Pas d’drapeaux étrangers dans MA ville ?

Nice. Le maire Christian Estrosi, interdit « l’utilisation ostentatoire de tous les drapeaux étrangers » dans sa ville, et pour toutes les nuits jusqu’à la fin de la Coupe du monde. En a-t-il vraiment le droit ?

Maintenant que l’Algérie est éliminée de la Coupe du Monde, Christian Estrosi se retrouve avec un arrêté municipal embarrassant… et un recours en justice sur les bras. Un avocat niçois vient d’attaquer l’arrêté « anti-drapeaux étrangers » émis hier par le maire de sa ville. Et en effet, la légalité de cette décision est toute relative…

C’est une décision « ultrapolitique, faite par Estrosi pour faire parler de lui », explique Marie-Anne Cohendet, professeure en droit public à l’Université Paris I Panthéon-Sorbonne. Christian Estrosi, bien que n’incriminant aucune nationalité en particulier, ne cachait pas vouloir réagir aux débordements des précédents matchs de l’Algérie. « Il n’en est pas à son coup d’essai, souvenez-vous de son arrêté sur la mendicité ». Nicolas Vital, avocat et professeur de droit public à Sciences Po, approuve : « C’est de la communication” dit-il. “M. Estrosi lance cet arrêté sans savoir s’il pourra l’appliquer ».

Car dans les termes, la mesure est extrêmement floue. « Elle ne vise pas toutes les utilisations, mais celles qui généreraient des troubles à l’ordre public », précise l’avocat, après avoir pris connaissance du texte exact de l’arrêté. « Comment un drapeau peut-il directement causer un trouble à l’ordre public? » Par ailleurs, l’interdiction vise tous les jours entre entre le 30 juin et le 13 juillet, soit le temps de la Coupe du monde. « Or il y a des jours où il n’y a pas de match », souligne-t-il. « On peut se demander ce qu’il en sera… ».

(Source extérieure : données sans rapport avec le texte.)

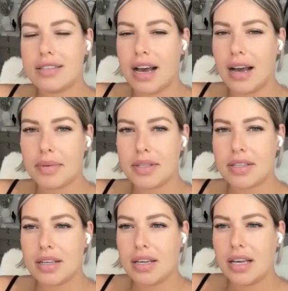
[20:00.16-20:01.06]
concepts.
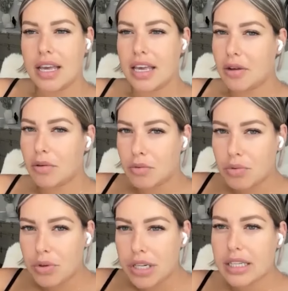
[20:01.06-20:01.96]
It
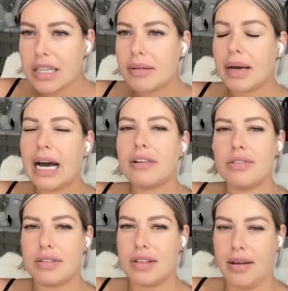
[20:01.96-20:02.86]
really
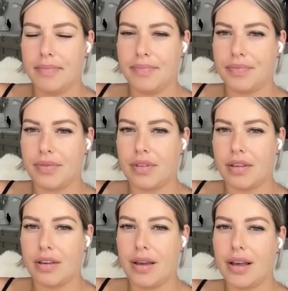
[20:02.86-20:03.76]
battles them.
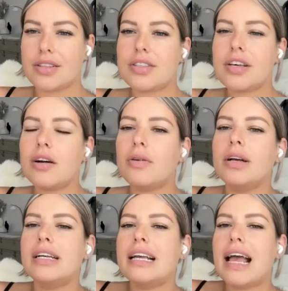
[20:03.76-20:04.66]
And so
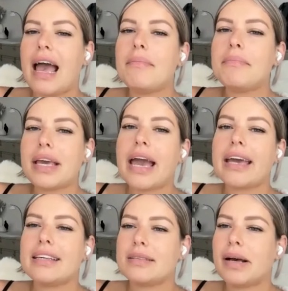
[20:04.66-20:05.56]

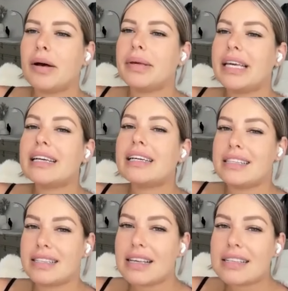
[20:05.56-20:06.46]
MBA is about being
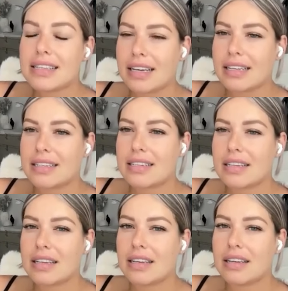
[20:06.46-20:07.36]
consistent
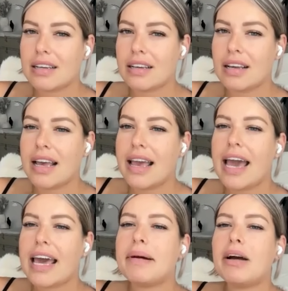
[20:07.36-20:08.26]

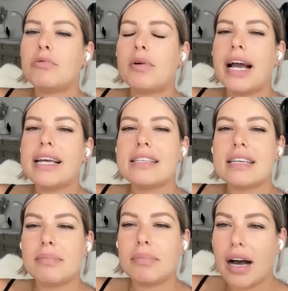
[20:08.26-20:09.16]
and about
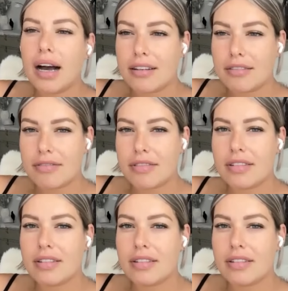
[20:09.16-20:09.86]
rising above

Un coup de com’ de Christian Estrosi …?

Peut-être, mais rien dans la loi ne l’empêche de le faire. « On ne peut pas interdire à quelqu’un d’interdire de porter un drapeau », explique Marie-Anne Cohendet. Pour l’instant, le maire de Nice est dans son droit. « Il a légalement le droit de prendre un arrêté pour faire respecter l’ordre public », explique-t-elle. Mais si un recours est présenté au juge administratif, l’arrêté pourra devenir illégal.

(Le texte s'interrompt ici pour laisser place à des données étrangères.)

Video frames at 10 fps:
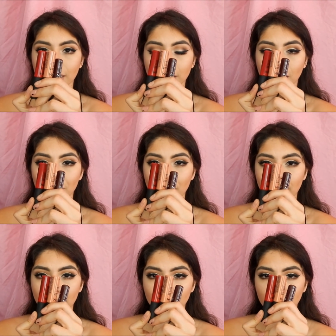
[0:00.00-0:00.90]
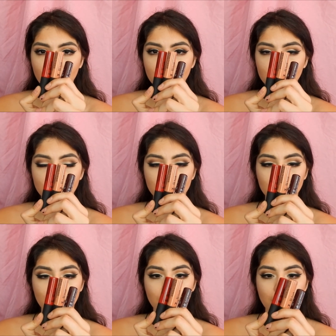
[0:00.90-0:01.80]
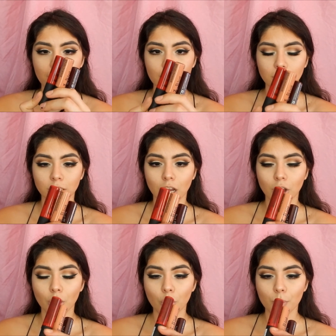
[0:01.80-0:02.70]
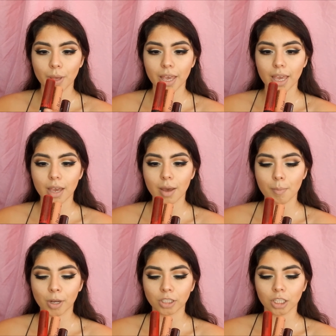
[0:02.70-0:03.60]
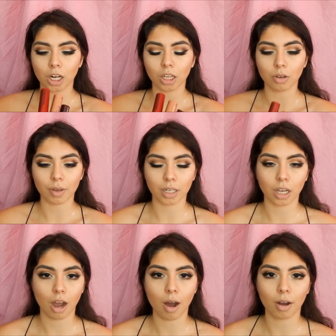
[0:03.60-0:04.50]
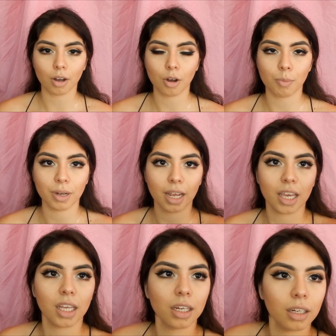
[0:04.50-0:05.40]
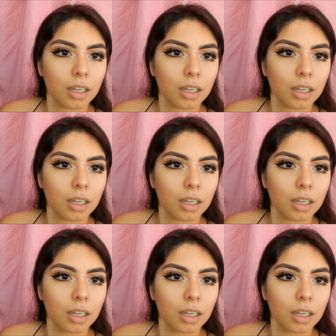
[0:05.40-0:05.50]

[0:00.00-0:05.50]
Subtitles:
Soft Matte Lip Creams in Stockholm, Monte Carlo, and Copenhagen.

Si des citoyens décident de s’organiser pour attaquer la mesure, ou bien qu’ils se voient sanctionnés en vertu de cet arrêté, ils peuvent contester la mesure devant le tribunal administratif, en faisant un « recours pour excès de pouvoir » ou, comme dans le cas de l’avocat niçois, un référé-liberté (le juge doit se prononcer sous 48h). A ce moment-là, un juge administratif jugera a posteriori et au regard de la jurisprudence (les décisions déjà émises en droit) si l’arrêté est légal ou non. Et c’est là que pour Christian Estrosi, tout peut se compliquer.

« Probablement illégal »

Yann Aguila est conseiller d’Etat (le juge administratif suprême), avocat et professeur à Sciences Po. Pour lui, l’arrêté doit être jugé à l’aune de l’arrêt Benjamin, émis en 1933. « Il faut se poser deux questions », dit-il. « Existe-t-il une menace à l’ordre public justifiant une mesure de police? A cette première question, la réponse est sans doute positive ». Avec les récents débordements dans plusieurs villes de France, le recours à des mesures de polices (qui restreignent les libertés) peuvent être jugées nécessaires.

Mais cette première condition n’est pas suffisante pour autant. Pour qu’elle soit légale, la mesure choisie (ici, l’interdiction des drapeaux) doit aussi être « adaptée et proportionnée » à la menace à l’ordre public.

Deuxième question, donc : avec l’interdiction des drapeaux, l’atteinte aux libertés publiques n’est-elle pas excessive dans ce cas précis ?

Pour Marie-Anne Cohendet et Nicolas Vital, ça ne fait pas l’ombre d’un doute : « Il aurait été plus proportionné d’interdire les chants dans les rues, par exemple », précise l’avocat.

C’est aussi l’avis de Yann Aguila. « Il me semble qu’il s’agit d’une atteinte disproportionnée aux libertés publiques », estime le Conseiller d’Etat. Il ajoute, tout en préconisant la prudence : « C’est donc probablement – de mon point de vue – une mesure illégale ».